De grosses lanternes de papier éclairent la scène. Pour meubles, çà et là, des coussins, une petite table garnie de tout ce qu’il faut pour prendre le thé et pour fumer.
Partout des fleurs dans des vases de bronze ou de porcelaine.
Scène première
ΚΑΜΙ
Le poète Kami, assis sur ses talons, devant une table de laque, achève de compter du bout de son pinceau, les vers qu’il a composés, lesquels couvrent une immense bande de papier déroulée sous ses yeux.
Neuf mille deux cent dix... neuf mille deux cent seize !
Il dépose son pinceau, tire son éventail de sa ceinture et s’évente.
Ah ! mon poème avance, et me voilà tout aise !
Il n’aura pas, je crois, plus de dix mille vers ;
Avec une innocente fatuité.
Non ; mais dix mille fleurs comptent dans les prés verts,
Et l’ennui des passants à les voir se dissipe !
Il ferme son éventail d’un coup sec.
Là ! reposons-nous donc, et fumons une pipe.
Il allume une pipe microscopique.
Ici, fuyant la ville où rôde le fripon,
Je suis l’homme le plus satisfait du Japon.
Ô chère solitude ! ô campagne, je t’aime !
Ici, tous les huit jours, j’ajoute à ce poème,
Écrit en l’honneur seul de ma Saïnara,
Quelque chant inédit que son œil clair lira.
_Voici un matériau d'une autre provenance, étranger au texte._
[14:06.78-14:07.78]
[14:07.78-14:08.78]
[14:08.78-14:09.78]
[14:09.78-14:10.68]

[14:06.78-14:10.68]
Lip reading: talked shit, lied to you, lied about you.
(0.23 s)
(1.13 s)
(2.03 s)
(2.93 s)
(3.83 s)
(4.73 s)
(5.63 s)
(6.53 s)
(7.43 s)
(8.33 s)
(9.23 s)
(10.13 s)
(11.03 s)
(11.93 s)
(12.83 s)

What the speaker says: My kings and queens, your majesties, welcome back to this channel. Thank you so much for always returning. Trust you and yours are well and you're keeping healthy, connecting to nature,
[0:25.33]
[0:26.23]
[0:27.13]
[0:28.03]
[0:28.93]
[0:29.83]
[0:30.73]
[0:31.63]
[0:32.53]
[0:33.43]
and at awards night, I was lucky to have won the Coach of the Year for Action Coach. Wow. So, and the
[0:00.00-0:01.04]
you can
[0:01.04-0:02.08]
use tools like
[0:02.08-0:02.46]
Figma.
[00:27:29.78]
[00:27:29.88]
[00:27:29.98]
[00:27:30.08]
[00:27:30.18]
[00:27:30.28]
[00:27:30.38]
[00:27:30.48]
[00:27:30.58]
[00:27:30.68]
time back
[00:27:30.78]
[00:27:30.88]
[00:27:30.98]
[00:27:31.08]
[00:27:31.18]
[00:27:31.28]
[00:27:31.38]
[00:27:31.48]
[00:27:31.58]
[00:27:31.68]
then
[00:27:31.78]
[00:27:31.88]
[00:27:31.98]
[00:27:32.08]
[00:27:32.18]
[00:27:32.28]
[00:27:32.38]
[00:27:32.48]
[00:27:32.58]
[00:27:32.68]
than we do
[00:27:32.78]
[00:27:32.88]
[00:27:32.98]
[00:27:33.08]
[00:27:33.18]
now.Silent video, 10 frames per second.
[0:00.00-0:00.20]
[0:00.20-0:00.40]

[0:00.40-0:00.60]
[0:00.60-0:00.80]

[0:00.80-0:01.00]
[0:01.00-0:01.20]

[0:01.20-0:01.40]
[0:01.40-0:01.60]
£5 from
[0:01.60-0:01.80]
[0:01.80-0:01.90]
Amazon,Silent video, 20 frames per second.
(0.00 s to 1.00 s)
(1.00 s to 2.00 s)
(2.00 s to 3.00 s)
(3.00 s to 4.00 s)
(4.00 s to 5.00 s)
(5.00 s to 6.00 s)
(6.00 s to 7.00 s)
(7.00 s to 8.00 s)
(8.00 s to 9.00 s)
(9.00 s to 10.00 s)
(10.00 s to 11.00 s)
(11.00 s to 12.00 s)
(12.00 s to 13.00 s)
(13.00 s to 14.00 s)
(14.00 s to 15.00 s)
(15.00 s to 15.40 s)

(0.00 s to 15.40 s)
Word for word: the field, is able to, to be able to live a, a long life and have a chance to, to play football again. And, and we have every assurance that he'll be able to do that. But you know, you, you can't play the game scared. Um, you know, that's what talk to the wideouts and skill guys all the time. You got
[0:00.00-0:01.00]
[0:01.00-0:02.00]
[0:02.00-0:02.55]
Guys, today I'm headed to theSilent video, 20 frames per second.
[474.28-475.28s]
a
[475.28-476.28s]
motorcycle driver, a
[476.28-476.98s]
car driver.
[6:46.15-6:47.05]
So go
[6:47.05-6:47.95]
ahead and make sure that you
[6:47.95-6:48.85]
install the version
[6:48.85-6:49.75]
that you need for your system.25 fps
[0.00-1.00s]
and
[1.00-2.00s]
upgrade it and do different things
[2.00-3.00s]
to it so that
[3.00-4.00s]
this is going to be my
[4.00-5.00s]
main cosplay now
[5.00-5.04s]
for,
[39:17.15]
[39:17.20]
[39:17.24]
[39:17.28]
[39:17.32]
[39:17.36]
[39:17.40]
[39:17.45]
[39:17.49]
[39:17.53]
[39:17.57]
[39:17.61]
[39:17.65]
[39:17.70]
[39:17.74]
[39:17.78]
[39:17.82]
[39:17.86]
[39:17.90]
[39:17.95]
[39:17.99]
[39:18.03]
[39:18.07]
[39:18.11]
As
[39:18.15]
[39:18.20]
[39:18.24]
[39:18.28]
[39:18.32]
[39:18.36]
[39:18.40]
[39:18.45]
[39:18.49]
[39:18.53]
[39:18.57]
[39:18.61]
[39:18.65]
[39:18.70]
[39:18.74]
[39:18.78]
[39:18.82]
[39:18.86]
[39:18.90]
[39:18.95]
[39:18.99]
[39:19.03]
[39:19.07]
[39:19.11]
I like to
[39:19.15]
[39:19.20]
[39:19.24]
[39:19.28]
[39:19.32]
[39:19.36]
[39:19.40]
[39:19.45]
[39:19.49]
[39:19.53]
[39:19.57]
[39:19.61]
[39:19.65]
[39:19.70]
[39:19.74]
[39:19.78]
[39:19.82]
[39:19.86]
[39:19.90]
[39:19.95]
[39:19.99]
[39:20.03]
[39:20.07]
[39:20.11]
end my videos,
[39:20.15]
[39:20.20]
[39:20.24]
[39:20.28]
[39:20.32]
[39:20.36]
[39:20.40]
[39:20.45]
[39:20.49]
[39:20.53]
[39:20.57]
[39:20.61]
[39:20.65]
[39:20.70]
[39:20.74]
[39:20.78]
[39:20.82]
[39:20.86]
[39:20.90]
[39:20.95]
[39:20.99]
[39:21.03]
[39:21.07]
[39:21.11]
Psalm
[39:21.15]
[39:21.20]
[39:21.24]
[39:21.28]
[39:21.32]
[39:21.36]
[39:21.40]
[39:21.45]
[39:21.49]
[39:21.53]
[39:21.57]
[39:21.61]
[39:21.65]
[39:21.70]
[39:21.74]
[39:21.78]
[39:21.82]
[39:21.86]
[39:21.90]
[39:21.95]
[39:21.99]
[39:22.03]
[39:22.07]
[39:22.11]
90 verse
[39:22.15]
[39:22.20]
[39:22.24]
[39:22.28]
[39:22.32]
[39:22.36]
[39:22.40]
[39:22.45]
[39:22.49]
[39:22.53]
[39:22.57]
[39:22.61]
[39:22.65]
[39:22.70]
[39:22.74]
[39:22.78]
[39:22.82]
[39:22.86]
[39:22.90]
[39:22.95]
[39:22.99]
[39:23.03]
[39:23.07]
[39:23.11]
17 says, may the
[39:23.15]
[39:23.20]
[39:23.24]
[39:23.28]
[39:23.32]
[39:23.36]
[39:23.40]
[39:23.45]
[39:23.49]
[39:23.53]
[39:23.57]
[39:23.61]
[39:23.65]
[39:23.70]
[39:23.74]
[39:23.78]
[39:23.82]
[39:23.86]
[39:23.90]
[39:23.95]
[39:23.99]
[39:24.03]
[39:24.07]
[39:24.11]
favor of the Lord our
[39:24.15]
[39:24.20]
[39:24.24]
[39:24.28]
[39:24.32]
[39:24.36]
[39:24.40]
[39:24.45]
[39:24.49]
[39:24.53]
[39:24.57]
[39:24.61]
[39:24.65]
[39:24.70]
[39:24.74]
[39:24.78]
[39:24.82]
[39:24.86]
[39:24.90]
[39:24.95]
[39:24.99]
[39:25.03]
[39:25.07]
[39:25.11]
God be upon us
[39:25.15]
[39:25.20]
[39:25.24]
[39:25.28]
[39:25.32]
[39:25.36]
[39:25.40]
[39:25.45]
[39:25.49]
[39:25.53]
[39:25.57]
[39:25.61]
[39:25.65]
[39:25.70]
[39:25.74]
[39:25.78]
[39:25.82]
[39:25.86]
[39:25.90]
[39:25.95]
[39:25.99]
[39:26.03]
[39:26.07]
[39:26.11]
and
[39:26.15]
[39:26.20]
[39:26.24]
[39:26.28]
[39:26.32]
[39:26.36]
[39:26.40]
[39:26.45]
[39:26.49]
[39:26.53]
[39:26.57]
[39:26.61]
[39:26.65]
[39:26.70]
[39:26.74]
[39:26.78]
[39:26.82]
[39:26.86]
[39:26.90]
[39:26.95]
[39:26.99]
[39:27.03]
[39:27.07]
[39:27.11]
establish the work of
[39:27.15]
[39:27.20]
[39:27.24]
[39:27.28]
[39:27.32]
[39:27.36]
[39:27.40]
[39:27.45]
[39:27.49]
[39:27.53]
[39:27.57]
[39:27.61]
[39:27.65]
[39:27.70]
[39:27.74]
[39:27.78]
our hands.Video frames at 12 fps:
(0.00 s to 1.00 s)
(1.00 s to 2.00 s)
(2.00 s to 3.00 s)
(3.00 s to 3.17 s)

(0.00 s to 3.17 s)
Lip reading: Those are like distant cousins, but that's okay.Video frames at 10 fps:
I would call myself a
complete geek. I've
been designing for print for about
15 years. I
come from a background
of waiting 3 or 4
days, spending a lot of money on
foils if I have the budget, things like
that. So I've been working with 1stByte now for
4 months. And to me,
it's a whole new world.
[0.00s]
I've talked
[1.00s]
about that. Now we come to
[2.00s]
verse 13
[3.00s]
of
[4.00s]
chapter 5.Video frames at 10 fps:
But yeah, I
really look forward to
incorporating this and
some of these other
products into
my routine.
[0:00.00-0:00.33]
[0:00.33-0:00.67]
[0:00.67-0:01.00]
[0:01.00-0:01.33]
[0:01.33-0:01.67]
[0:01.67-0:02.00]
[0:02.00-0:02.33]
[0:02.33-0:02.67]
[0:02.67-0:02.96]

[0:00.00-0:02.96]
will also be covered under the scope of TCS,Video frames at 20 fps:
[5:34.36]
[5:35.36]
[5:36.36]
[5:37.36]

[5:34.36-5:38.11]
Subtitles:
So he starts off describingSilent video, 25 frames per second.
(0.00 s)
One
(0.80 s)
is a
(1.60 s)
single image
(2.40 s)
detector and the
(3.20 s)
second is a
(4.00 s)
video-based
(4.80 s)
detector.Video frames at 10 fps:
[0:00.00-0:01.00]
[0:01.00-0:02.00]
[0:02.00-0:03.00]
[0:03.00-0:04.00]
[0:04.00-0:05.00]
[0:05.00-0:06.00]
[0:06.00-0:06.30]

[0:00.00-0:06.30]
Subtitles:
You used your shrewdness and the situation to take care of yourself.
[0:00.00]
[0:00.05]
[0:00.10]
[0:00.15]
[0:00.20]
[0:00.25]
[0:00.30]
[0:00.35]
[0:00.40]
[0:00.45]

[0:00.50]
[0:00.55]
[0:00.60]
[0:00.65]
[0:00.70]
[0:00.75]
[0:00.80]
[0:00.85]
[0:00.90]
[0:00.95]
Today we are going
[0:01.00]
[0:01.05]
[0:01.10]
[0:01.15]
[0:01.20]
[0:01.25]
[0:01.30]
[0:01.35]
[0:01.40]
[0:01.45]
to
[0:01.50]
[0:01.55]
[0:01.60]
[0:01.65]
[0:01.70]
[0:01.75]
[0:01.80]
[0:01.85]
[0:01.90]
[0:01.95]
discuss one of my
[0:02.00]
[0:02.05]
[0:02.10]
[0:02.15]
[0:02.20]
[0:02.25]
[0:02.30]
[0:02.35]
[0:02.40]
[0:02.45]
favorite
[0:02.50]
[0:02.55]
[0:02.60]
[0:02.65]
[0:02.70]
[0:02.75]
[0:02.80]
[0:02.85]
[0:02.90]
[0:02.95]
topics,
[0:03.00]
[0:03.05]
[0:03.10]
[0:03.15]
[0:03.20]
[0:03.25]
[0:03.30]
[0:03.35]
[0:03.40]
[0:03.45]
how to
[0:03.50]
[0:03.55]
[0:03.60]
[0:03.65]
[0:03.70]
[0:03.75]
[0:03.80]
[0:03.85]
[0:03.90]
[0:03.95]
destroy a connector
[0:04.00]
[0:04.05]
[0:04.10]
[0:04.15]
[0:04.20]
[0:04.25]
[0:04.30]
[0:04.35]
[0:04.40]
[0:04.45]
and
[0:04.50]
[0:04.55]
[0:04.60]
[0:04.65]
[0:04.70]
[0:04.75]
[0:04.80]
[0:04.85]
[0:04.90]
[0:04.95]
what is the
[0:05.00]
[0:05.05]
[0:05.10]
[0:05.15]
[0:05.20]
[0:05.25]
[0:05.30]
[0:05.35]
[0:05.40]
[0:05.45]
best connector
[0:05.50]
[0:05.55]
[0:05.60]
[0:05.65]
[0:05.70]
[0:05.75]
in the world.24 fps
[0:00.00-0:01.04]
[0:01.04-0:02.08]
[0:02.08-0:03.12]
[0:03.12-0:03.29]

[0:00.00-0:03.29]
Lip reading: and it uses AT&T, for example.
Oui, moi, Kami, marchand de bronzes et d’ivoires,
Moi, Kami, pour l’amour de deux prunelles noires,
Chaque semaine enfin je me fais le cadeau
D’un jour de poésie ; oui, je quitte Yeddo,
Et je viens sous ce toit de chaume, solitaire,
Célébrer ma maîtresse en oubliant la terre.
Après un silence.
Et cela dure, hélas ! depuis bientôt deux ans !
Et, sans avoir pitié de mes soucis cuisants,
Saïnara se rit, fière, avec ses compagnes,
Des soupirs dont j’emplis la ville et les campagnes.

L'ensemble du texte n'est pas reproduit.